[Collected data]
————

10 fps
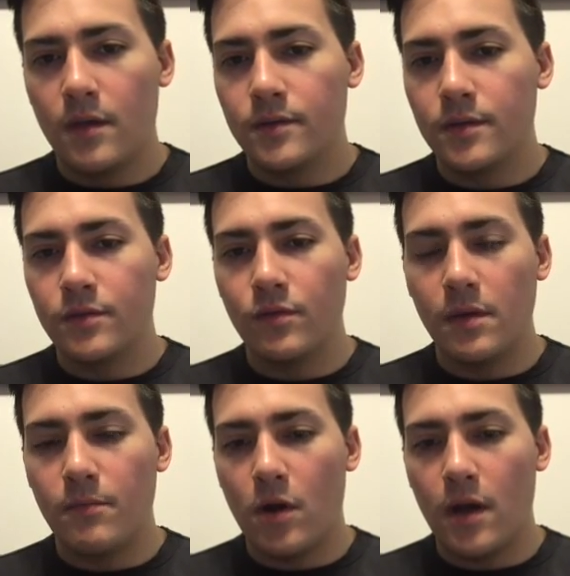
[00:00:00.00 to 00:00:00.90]
So this really
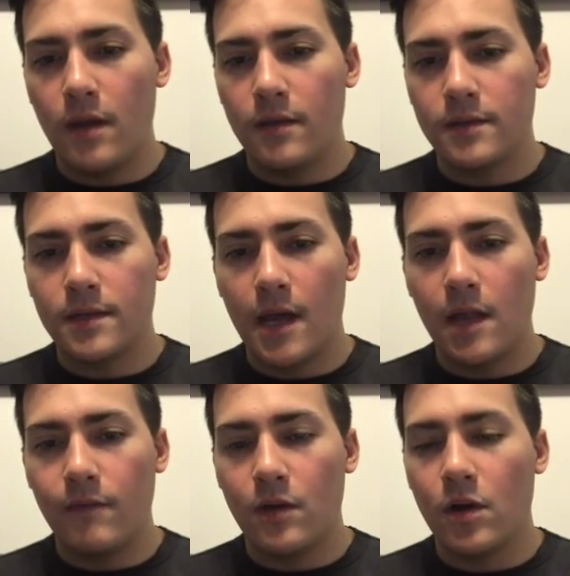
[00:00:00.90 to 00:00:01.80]
brought the
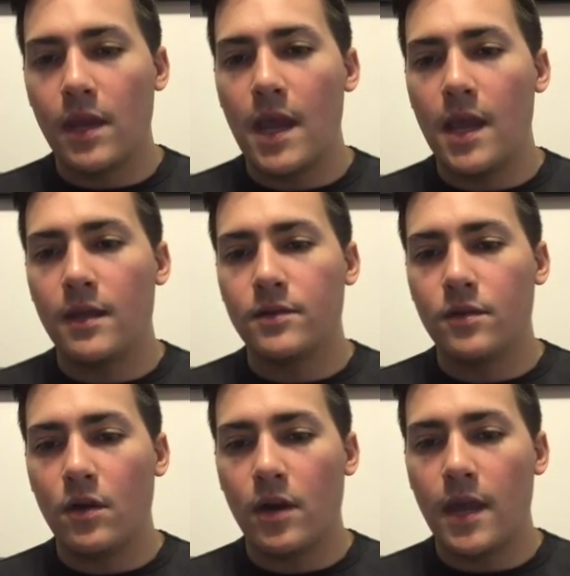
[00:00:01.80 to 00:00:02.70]
style of an arcade. So
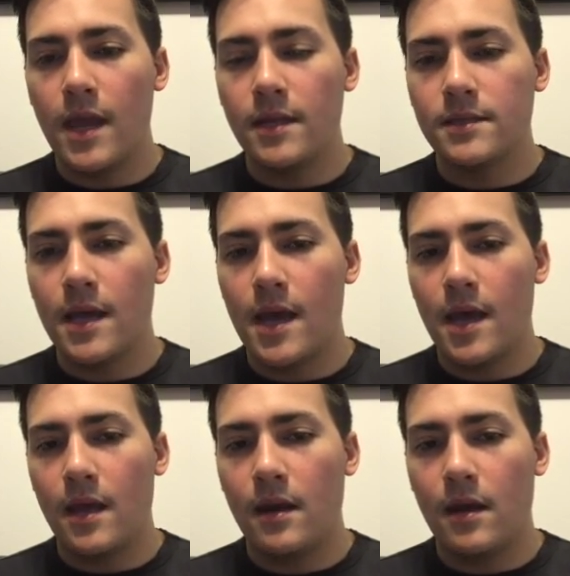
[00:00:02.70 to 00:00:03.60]
the arcades
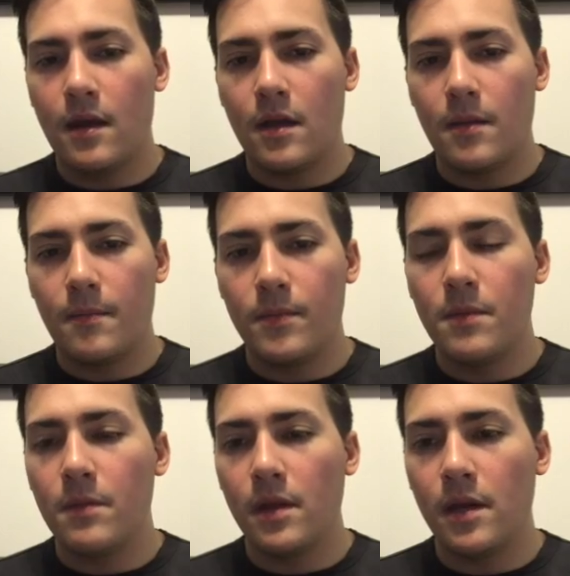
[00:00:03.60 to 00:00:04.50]
had the
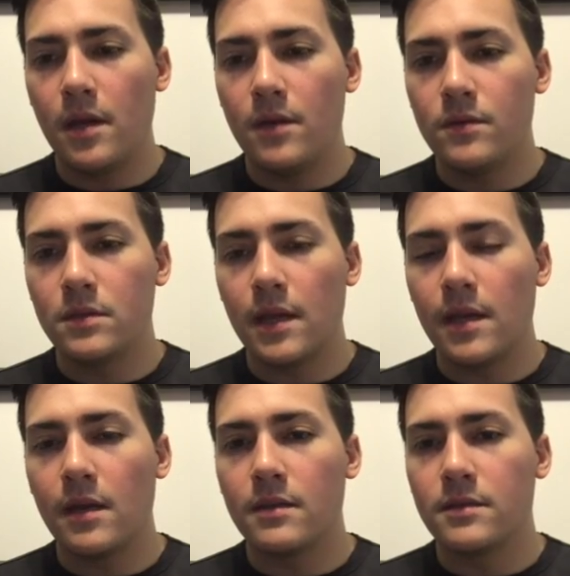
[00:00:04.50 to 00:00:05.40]
ability to use light
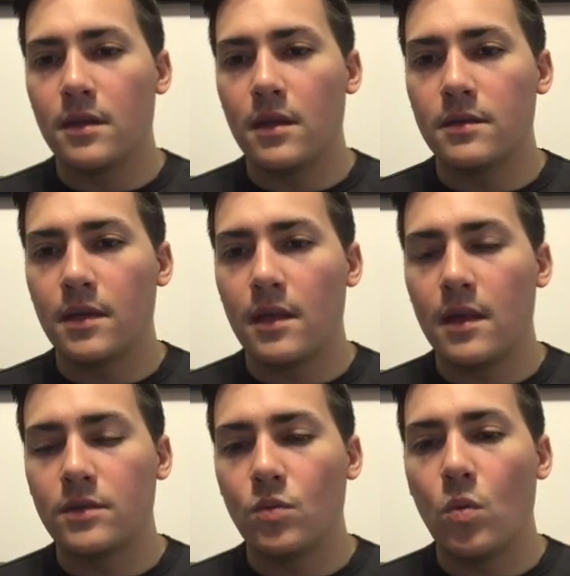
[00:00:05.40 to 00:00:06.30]
guns and things like
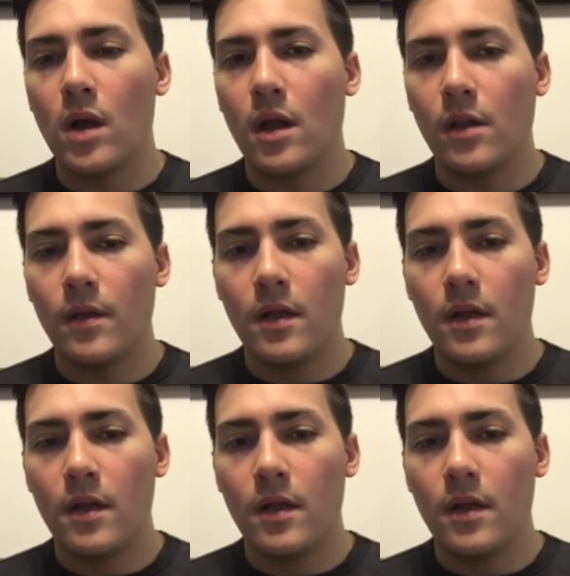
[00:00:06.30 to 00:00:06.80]
that as well.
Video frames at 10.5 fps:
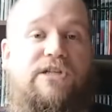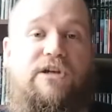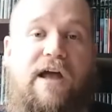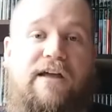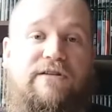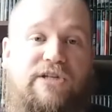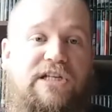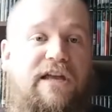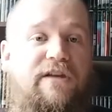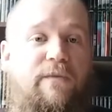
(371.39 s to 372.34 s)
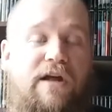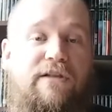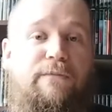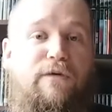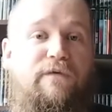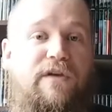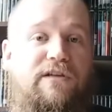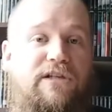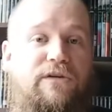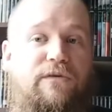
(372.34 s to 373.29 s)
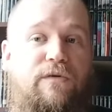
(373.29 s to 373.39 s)
So I understand why they're moving
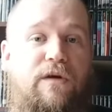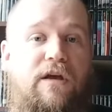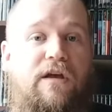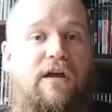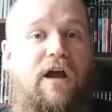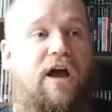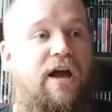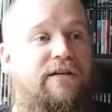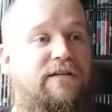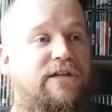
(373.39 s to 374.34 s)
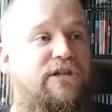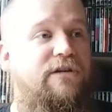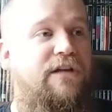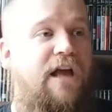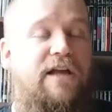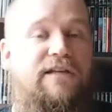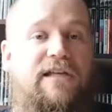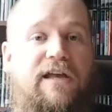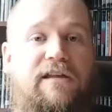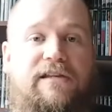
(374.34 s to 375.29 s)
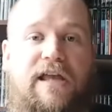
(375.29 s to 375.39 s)
to uh, digital
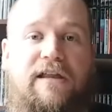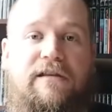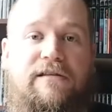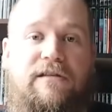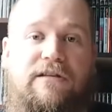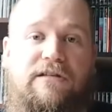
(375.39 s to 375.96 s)
content and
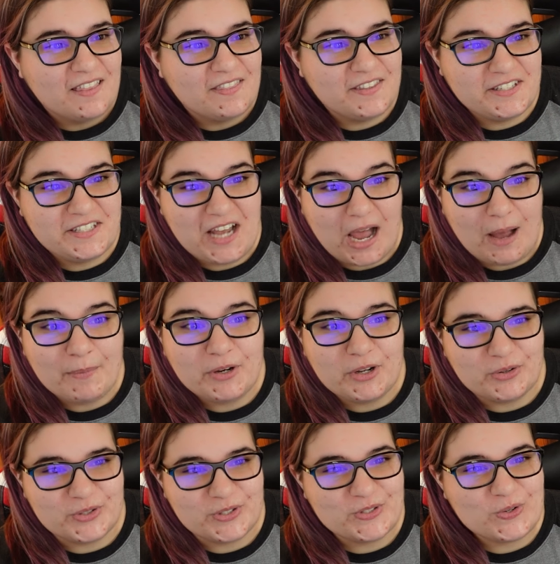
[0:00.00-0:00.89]
The
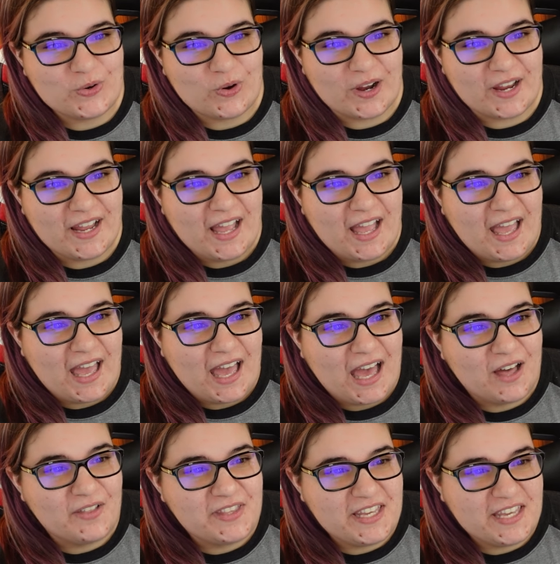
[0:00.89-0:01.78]
Domino's Story,
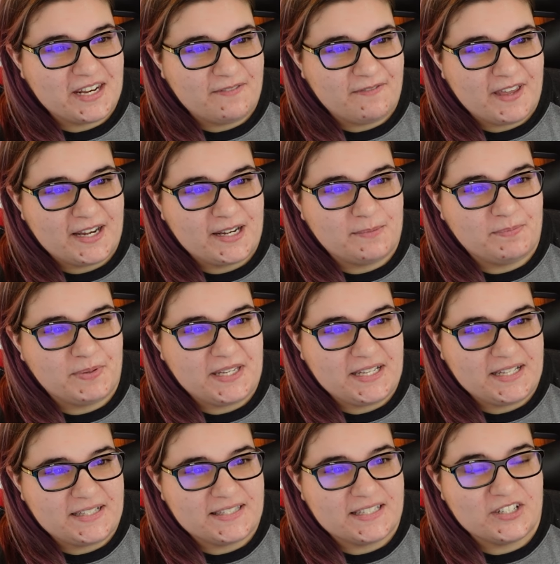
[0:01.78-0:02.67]
How the Innovative
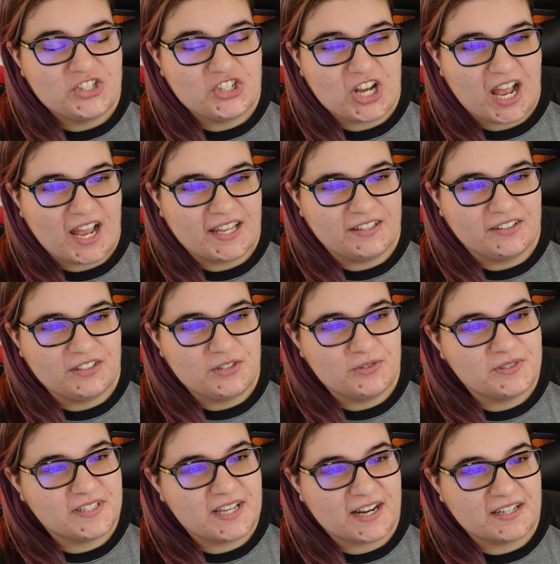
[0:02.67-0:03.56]
Pizza Giant
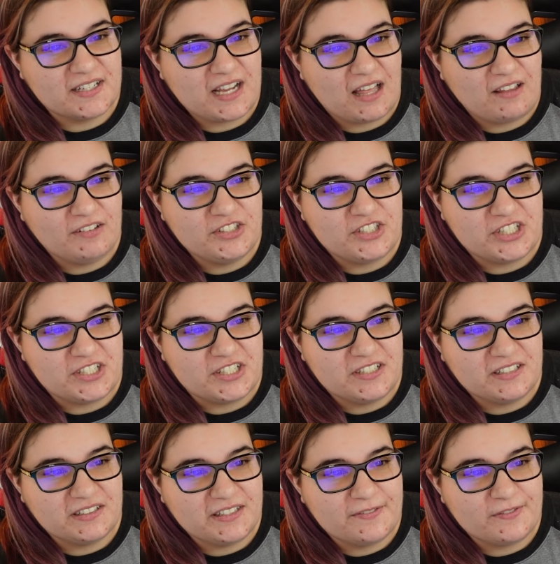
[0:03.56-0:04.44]
Used Technology to
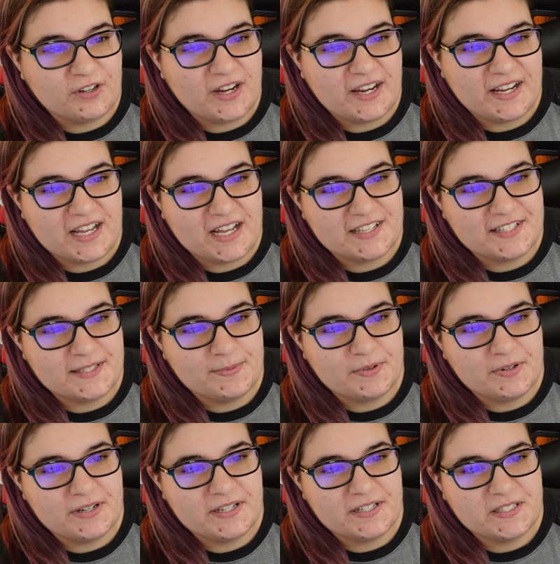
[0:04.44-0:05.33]
Deliver a
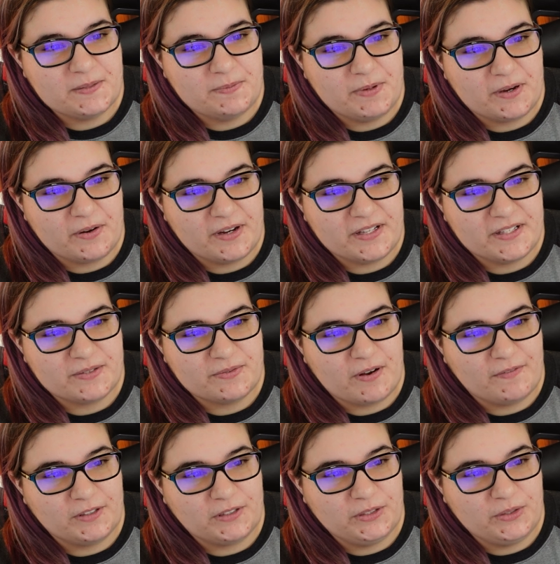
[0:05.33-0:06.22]
Customer Experience
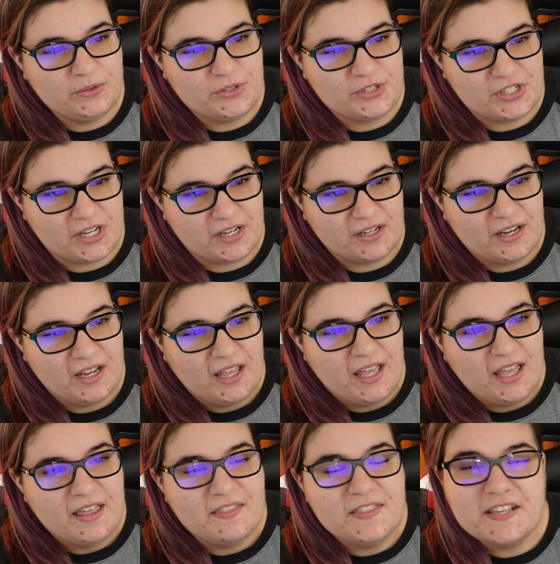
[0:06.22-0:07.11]
Revolution.
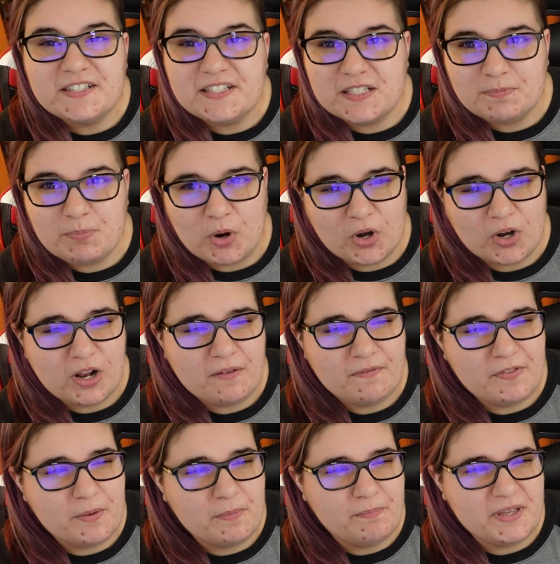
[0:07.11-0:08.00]
This is part
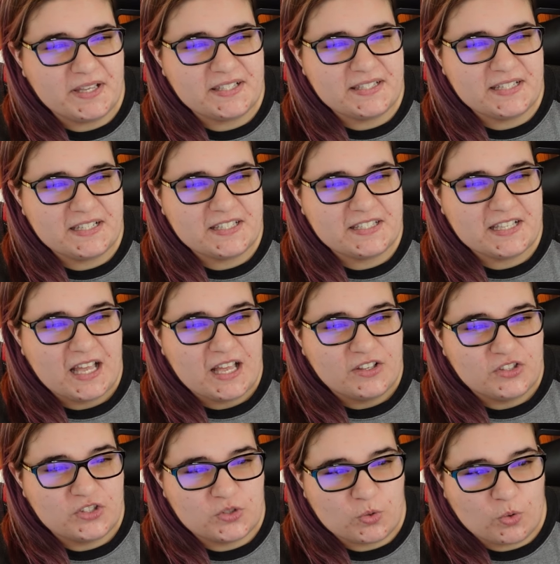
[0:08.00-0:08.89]
of the Business
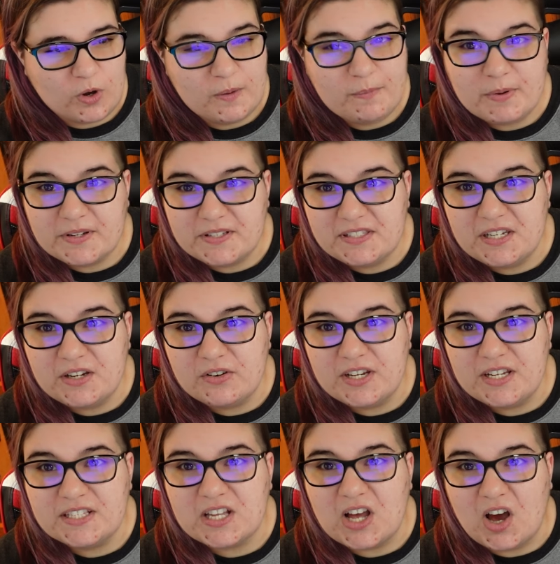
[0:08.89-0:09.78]
Storybook
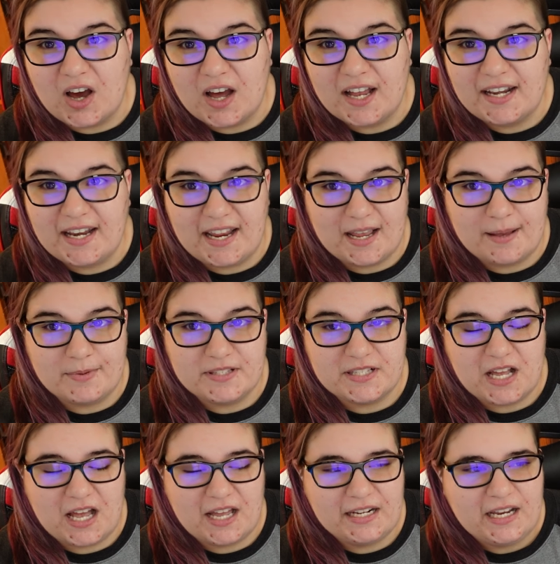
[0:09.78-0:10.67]
series on
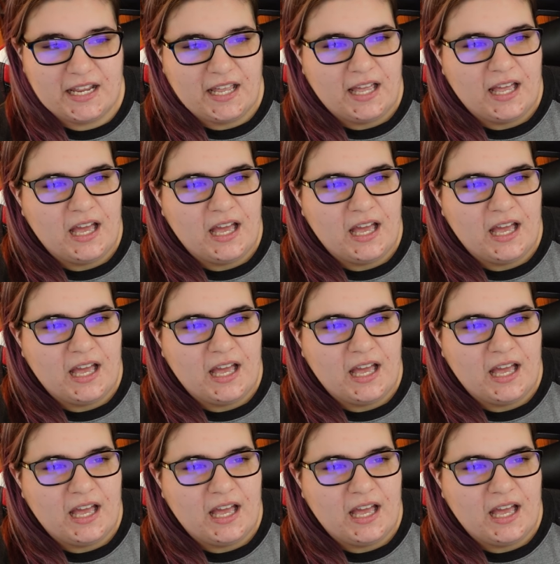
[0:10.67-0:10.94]
Amazon.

————

*YOUR GOAL:* Return the records exactly as they stand, and drop every picture.

*RESPONSE:*
10 fps
[00:00:00.00 to 00:00:00.90]
So this really
[00:00:00.90 to 00:00:01.80]
brought the
[00:00:01.80 to 00:00:02.70]
style of an arcade. So
[00:00:02.70 to 00:00:03.60]
the arcades
[00:00:03.60 to 00:00:04.50]
had the
[00:00:04.50 to 00:00:05.40]
ability to use light
[00:00:05.40 to 00:00:06.30]
guns and things like
[00:00:06.30 to 00:00:06.80]
that as well.
Video frames at 10.5 fps:
(371.39 s to 372.34 s)
(372.34 s to 373.29 s)
(373.29 s to 373.39 s)
So I understand why they're moving
(373.39 s to 374.34 s)
(374.34 s to 375.29 s)
(375.29 s to 375.39 s)
to uh, digital
(375.39 s to 375.96 s)
content and
[0:00.00-0:00.89]
The
[0:00.89-0:01.78]
Domino's Story,
[0:01.78-0:02.67]
How the Innovative
[0:02.67-0:03.56]
Pizza Giant
[0:03.56-0:04.44]
Used Technology to
[0:04.44-0:05.33]
Deliver a
[0:05.33-0:06.22]
Customer Experience
[0:06.22-0:07.11]
Revolution.
[0:07.11-0:08.00]
This is part
[0:08.00-0:08.89]
of the Business
[0:08.89-0:09.78]
Storybook
[0:09.78-0:10.67]
series on
[0:10.67-0:10.94]
Amazon.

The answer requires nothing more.